By 2020, with an extra 750 million or so people on the planet, many of whom will be higher consumers of meat, we can clearly see that natural proteins will more expensive. The possibility that lab‐grown meat protein will be common place is increasingly supported by world experts. However, there are a couple of other options that should also be considered.
First, and highest on the agenda of many organisations including the UN, is that we all change our food consumptions behaviour and become part-time vegetarians. Even if it were only for one or two days a week, if we could reduce all the world’s consumption of meat proteins by 25% it would give us some breathing space before alternatives – such as increased fish farming and even vegetable proteins – can efficiently be brought into play to meet the world’s increasing demand.
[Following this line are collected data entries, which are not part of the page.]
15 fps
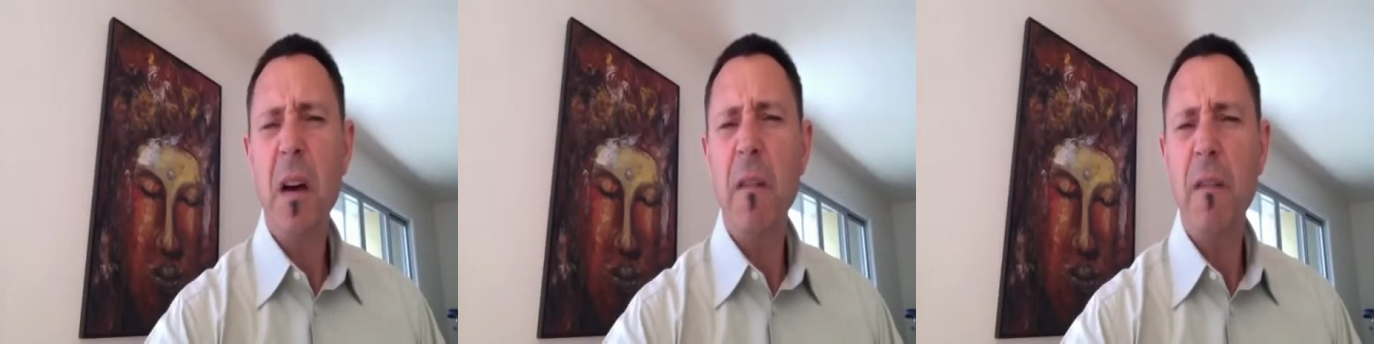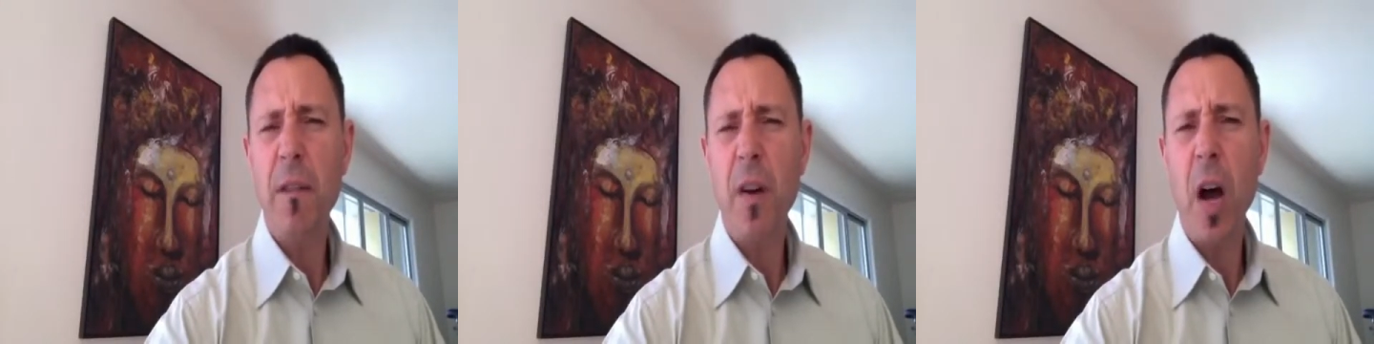
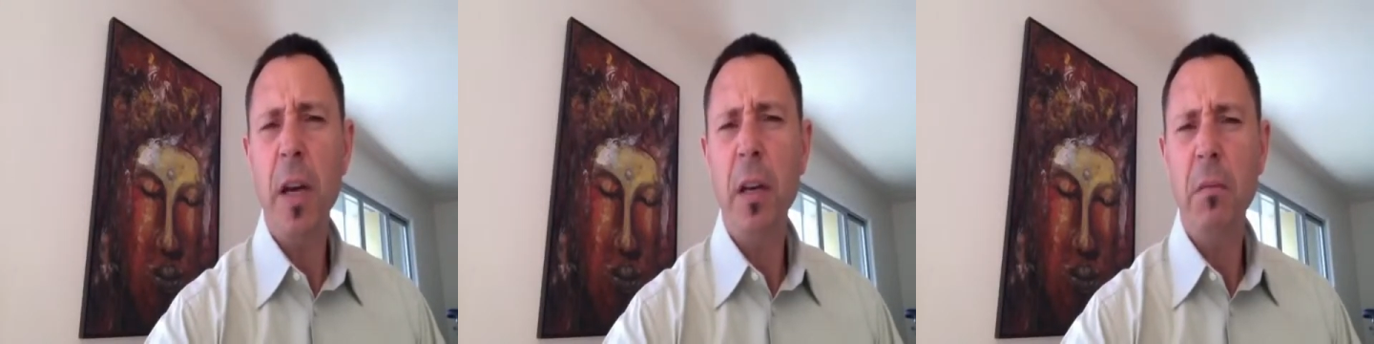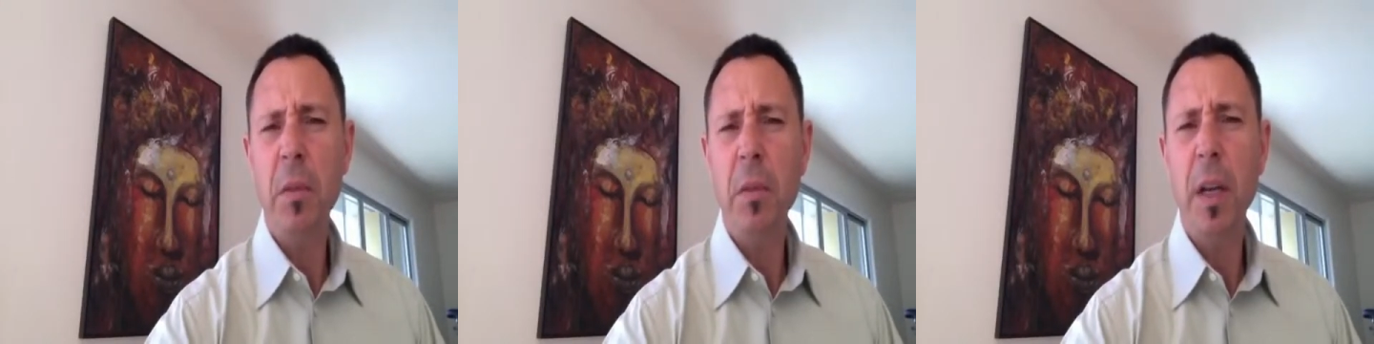
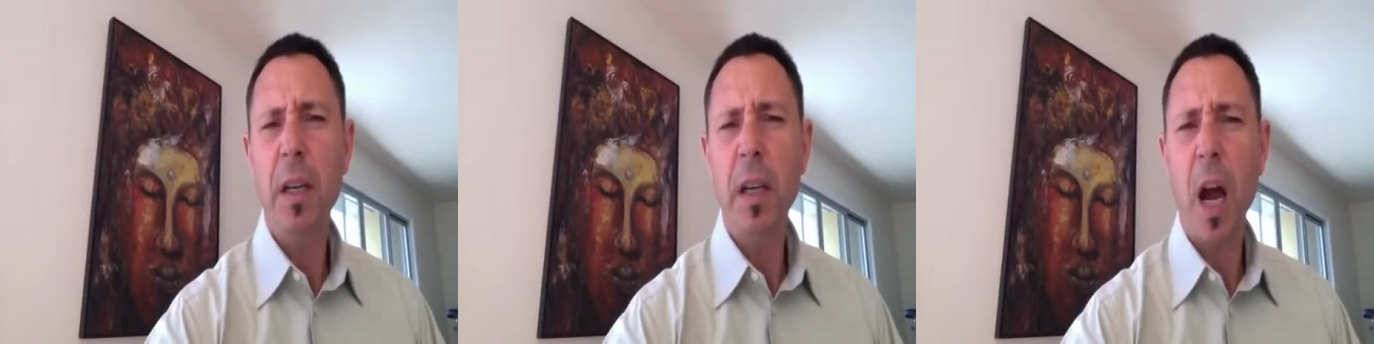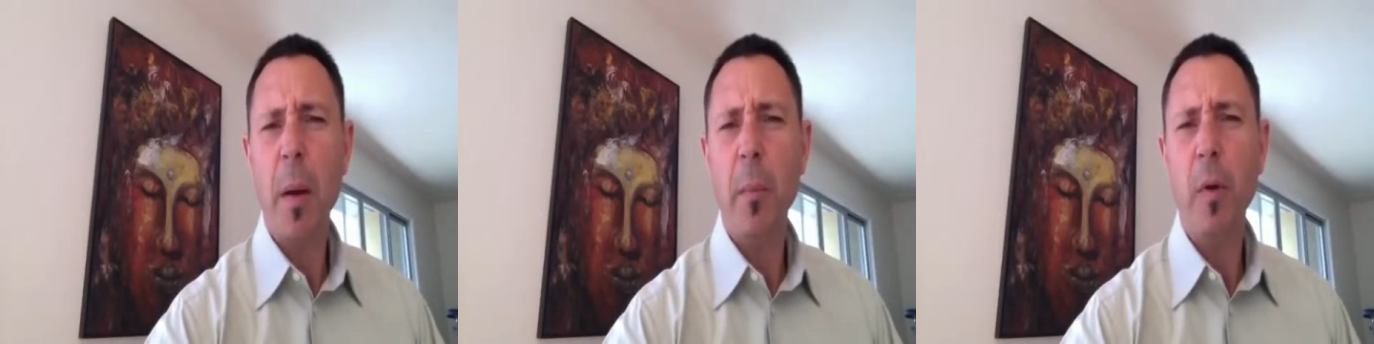fun
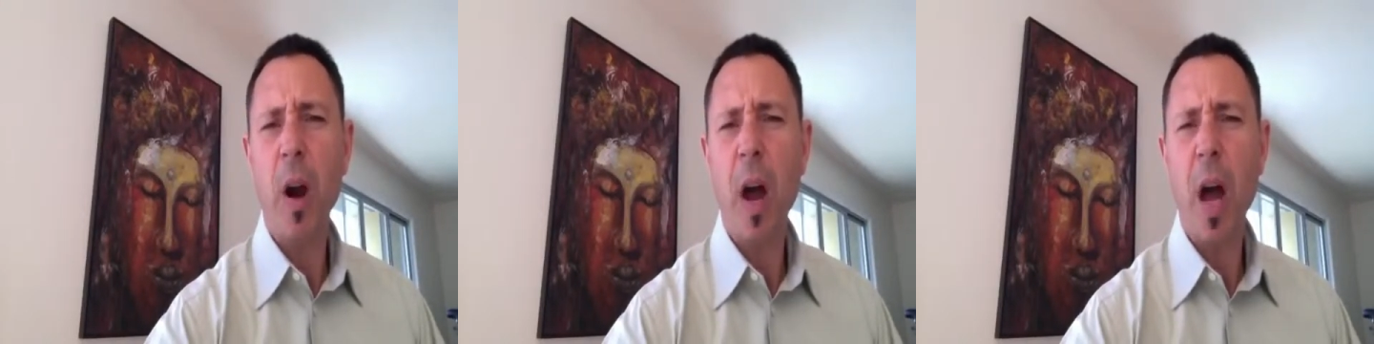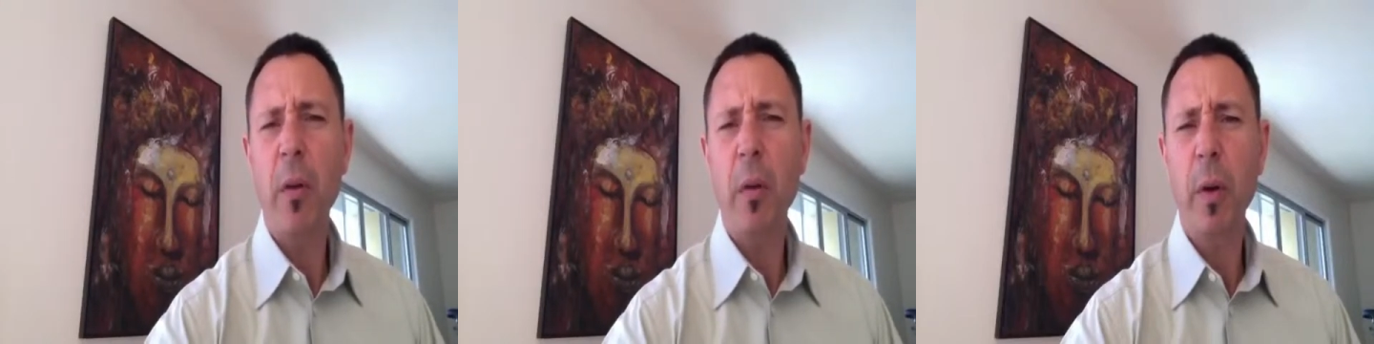and
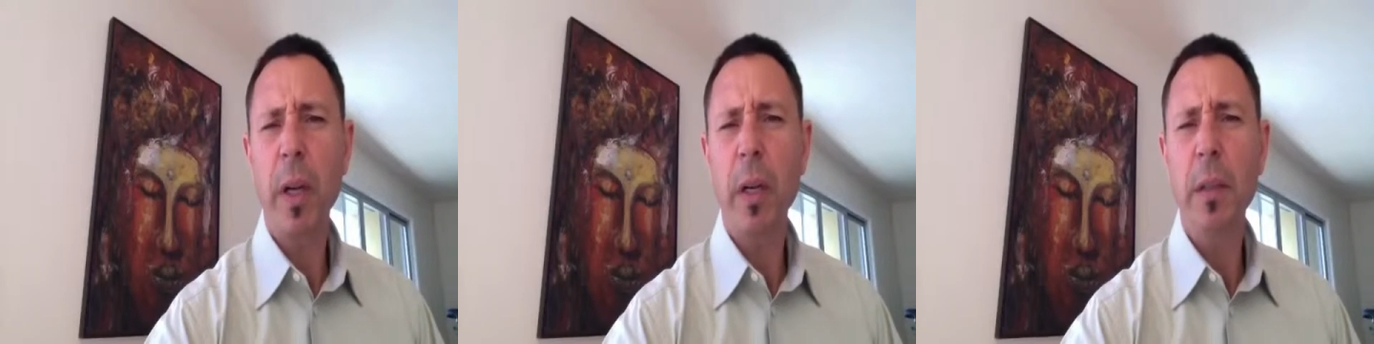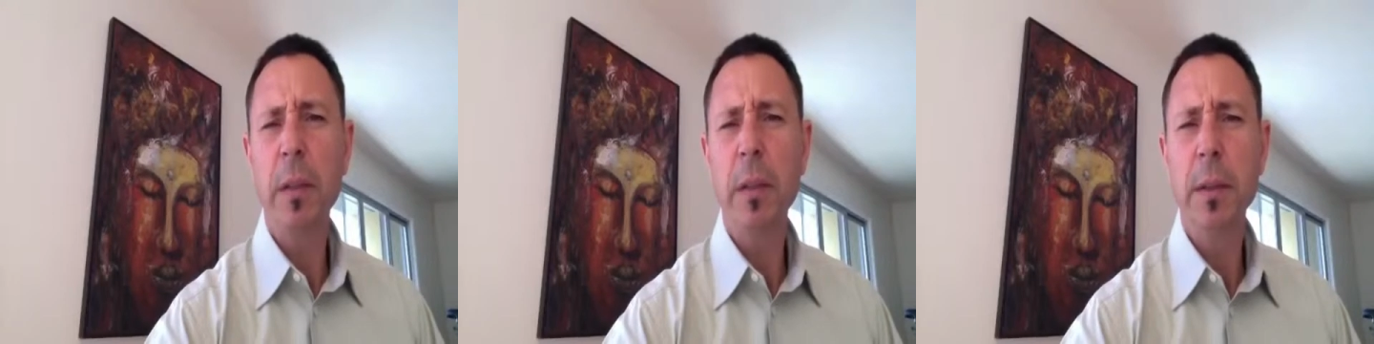camaraderie.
In support of this, some are even advocating the rationing or premium pricing of ‘natural’ meat through the introduction of specific taxes on meat.
Second, and even more controversially, there is the option of simply creating designer food sources. Now that Craig Venter and his colleagues at Synthetic Genomics and the Craig Venter Institute have successfully created a synthetic bacteria cell, the potential opportunities are endless. While the initial focus is on moving on from simple bacteria to creating algae that can play a major role in the bio-fuel arena, plants and animals are also possible avenues for this technological breakthrough. Designing new bespoke food sources as well as replicating existing ones is therefore increasingly moving from the world of science fiction into a credible future possibility.